The insurers say this is not about whether the appraisal reached the right answer. They contend this is about whether the appraisal process functioned at all. Portofino responds that courts are not supposed to second-guess appraisers and should not be permitted to reconstruct appraisal proceedings after the fact simply because one side is unhappy with the result.
My own view is that appraisal has always occupied a strange place within property insurance law. I have often described appraisal as having the potential to become a “kangaroo court.” My observation is not meant as criticism of appraisers themselves. Rather, it reflects the reality that appraisal operates without many of the procedural safeguards found in courts and formal arbitration proceedings. The process depends almost entirely upon the integrity, expertise, and diligence of the people selected to serve.

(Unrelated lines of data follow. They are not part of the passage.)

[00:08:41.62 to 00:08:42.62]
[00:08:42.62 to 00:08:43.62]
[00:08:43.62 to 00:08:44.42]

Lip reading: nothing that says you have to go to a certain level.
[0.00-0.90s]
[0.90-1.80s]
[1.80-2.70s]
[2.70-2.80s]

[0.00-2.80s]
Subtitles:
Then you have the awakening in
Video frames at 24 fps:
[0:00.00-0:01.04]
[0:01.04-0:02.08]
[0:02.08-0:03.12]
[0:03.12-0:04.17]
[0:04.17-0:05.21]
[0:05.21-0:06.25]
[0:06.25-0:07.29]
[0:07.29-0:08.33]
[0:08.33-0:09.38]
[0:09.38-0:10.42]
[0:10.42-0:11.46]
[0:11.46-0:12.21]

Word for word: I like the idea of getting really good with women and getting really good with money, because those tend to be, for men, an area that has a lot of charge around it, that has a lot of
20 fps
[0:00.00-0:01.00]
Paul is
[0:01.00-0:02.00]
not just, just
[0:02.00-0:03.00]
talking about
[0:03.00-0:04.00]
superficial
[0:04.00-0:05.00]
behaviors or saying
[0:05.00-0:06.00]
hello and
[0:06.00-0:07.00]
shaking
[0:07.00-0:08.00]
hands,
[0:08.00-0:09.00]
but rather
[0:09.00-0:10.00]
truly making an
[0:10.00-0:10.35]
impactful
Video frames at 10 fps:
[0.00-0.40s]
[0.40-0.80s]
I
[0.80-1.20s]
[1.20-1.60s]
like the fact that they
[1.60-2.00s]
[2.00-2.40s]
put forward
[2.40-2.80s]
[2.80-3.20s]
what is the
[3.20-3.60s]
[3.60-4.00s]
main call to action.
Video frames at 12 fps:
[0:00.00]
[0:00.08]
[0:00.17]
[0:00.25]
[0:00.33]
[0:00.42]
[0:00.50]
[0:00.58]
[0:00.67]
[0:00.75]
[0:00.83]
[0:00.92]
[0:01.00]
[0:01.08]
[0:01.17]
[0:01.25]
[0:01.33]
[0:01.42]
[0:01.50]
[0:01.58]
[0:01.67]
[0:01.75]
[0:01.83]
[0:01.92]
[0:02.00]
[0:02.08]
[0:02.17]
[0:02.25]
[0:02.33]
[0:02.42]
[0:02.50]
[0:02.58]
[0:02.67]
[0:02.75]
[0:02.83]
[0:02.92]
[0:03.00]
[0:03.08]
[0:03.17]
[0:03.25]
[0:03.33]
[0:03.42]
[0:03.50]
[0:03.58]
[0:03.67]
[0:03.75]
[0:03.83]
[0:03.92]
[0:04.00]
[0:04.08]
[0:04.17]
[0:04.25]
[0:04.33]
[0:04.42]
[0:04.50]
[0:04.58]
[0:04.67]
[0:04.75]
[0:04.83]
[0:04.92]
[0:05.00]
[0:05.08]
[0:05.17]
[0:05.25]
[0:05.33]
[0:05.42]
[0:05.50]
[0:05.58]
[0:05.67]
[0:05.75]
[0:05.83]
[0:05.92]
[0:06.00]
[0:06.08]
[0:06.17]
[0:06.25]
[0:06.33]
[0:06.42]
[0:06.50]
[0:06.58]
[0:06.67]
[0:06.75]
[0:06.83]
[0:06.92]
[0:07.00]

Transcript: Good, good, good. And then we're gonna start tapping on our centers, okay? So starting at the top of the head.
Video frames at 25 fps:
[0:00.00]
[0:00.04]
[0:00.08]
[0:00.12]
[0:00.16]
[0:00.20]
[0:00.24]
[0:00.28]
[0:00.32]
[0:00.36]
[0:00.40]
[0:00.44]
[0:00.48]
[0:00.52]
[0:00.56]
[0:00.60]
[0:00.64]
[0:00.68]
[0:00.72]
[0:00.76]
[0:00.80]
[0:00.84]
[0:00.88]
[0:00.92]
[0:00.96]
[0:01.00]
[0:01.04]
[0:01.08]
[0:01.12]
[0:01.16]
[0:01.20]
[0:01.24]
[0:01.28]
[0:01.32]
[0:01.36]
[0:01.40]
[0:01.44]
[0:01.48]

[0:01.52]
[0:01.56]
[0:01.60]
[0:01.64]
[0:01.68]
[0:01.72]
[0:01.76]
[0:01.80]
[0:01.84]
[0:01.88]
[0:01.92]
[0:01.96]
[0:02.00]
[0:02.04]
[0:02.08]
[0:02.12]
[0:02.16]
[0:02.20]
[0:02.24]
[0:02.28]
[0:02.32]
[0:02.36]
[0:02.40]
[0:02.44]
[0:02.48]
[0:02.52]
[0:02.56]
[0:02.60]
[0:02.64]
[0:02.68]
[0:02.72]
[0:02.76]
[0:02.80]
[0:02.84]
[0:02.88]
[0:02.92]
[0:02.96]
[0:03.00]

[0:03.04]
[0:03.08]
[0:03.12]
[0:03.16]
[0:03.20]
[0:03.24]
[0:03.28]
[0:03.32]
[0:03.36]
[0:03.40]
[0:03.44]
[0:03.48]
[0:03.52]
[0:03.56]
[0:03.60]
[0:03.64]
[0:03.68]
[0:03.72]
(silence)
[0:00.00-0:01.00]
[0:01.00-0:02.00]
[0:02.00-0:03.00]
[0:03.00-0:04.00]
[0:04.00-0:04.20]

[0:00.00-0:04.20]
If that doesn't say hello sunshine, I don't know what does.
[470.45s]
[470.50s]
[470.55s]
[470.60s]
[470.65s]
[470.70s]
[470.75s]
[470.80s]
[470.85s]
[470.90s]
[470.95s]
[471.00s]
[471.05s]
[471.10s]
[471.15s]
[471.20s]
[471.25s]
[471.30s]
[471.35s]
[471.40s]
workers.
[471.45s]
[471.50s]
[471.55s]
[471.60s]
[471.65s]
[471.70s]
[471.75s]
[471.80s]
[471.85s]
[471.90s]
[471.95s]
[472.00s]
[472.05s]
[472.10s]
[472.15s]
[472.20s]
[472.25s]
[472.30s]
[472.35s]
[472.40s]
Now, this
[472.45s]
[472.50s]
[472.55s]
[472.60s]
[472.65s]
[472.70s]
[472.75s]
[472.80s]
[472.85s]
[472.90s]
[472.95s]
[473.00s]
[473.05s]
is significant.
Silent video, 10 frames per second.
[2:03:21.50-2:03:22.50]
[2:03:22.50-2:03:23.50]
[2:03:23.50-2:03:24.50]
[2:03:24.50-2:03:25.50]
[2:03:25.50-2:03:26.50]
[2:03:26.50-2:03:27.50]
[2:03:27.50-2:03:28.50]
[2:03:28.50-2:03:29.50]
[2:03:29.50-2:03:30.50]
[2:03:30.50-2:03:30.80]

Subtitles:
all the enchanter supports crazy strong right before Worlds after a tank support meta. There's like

When appraisers and umpires approach the task professionally, appraisal can be an efficient and valuable method for resolving disputes. When problems arise, however, courts are often left trying to determine what happened without the benefit of a formal record. That is exactly why this appeal is so important.
The Eleventh Circuit will be asked to decide how far courts may go in reviewing an appraisal award before they begin invading territory traditionally reserved for appraisers. The court will also have to determine whether alleged failures in the appraisal process itself can justify vacating awards that otherwise appear final on their face. The outcome may significantly affect how future appraisals are conducted and challenged throughout Florida and perhaps other jurisdictions.
Anybody who participates in property insurance appraisals should watch this case carefully. It may become one of the most influential appraisal decisions issued in many years because it addresses the very foundation of what appraisal is, what it is supposed to accomplish, and how much judicial oversight should exist after the process is complete.
Thought For The Day
“Justice is the constant and perpetual wish to render every one his due.”
— Ulpian
1 Westchester Surplus Lines Ins. Co. v. Portofino Master Homeowners Assoc., No. 25-13710 (11th Cir. 2025).
2 Id., see, Portofino’s Opening Brief, and Westchester’s Response Brief.